━━ RECORDS SHOWN ━━
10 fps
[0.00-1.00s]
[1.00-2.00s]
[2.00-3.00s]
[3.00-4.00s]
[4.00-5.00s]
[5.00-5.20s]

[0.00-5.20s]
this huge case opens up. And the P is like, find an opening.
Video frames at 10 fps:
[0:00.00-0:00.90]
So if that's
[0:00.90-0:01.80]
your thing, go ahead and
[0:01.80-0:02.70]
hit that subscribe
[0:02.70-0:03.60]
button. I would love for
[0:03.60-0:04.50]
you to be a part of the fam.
━━━
━━ RECORDS SHOWN ━━
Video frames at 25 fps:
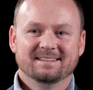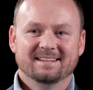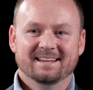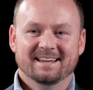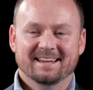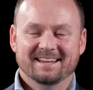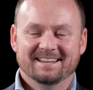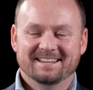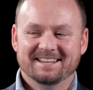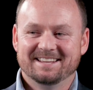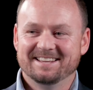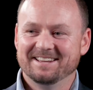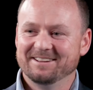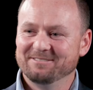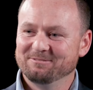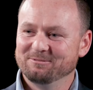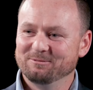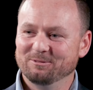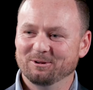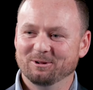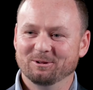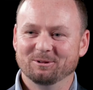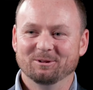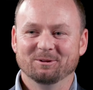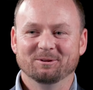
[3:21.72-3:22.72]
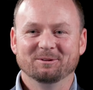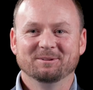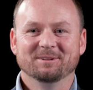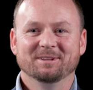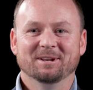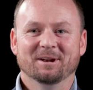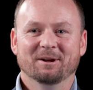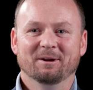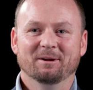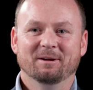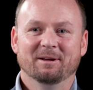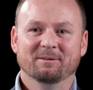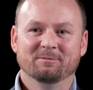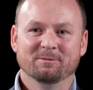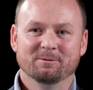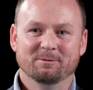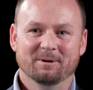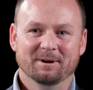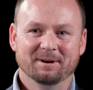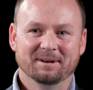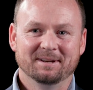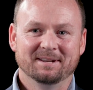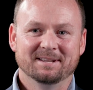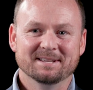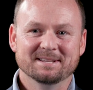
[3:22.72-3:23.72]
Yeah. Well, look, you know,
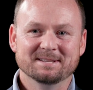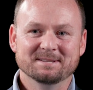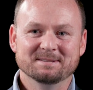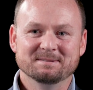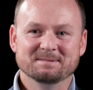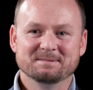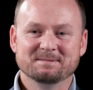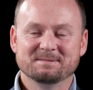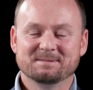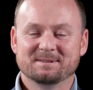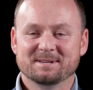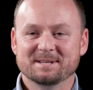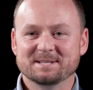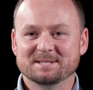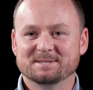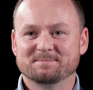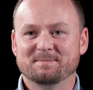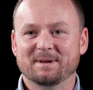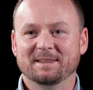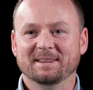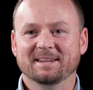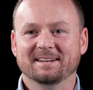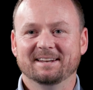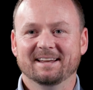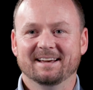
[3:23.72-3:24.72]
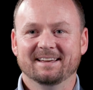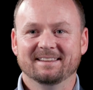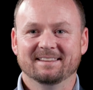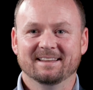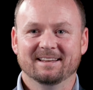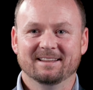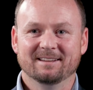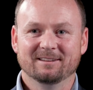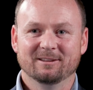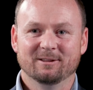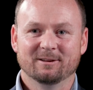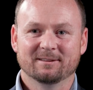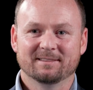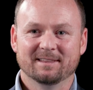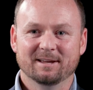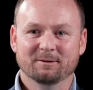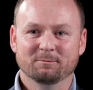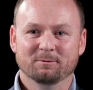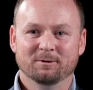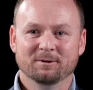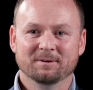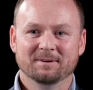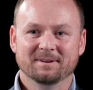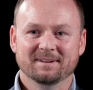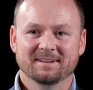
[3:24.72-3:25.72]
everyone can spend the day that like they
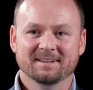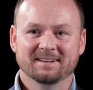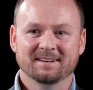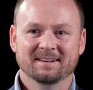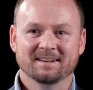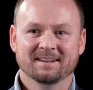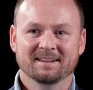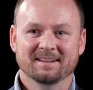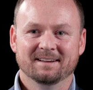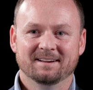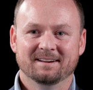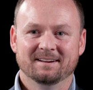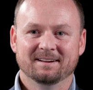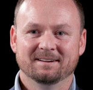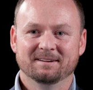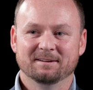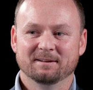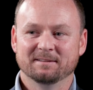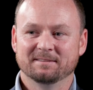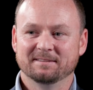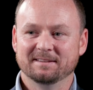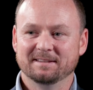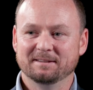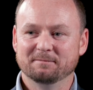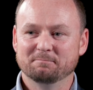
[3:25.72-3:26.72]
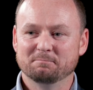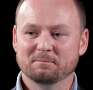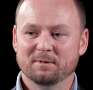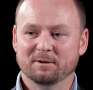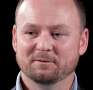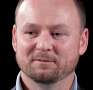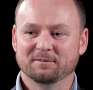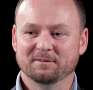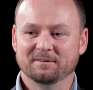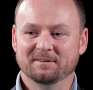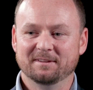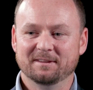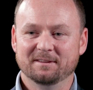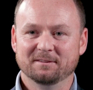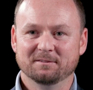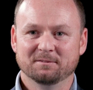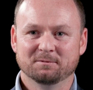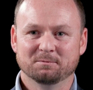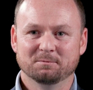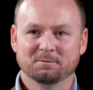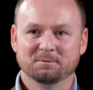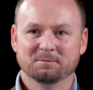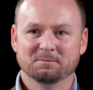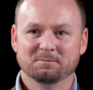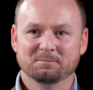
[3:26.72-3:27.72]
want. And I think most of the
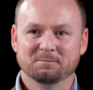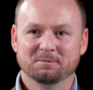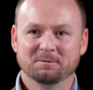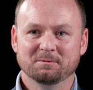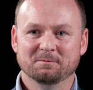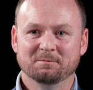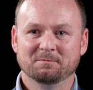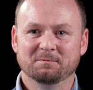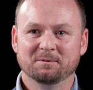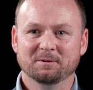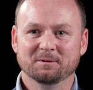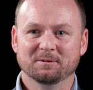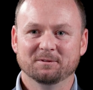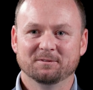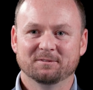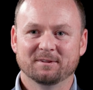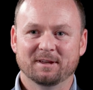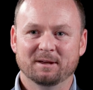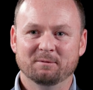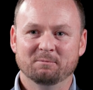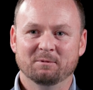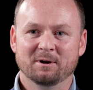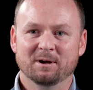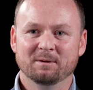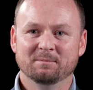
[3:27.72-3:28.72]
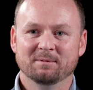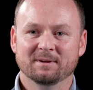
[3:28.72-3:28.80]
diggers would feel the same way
━━━
━━ RECORDS SHOWN ━━
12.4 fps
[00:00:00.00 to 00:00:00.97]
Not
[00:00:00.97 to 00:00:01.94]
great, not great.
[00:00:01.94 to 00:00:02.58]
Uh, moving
━━━
* ACTIVITY *
In the entries above, find every line holding the word "frames" and copy it out.

* SOLVED PROBLEM *
Video frames at 10 fps:
Video frames at 25 fps:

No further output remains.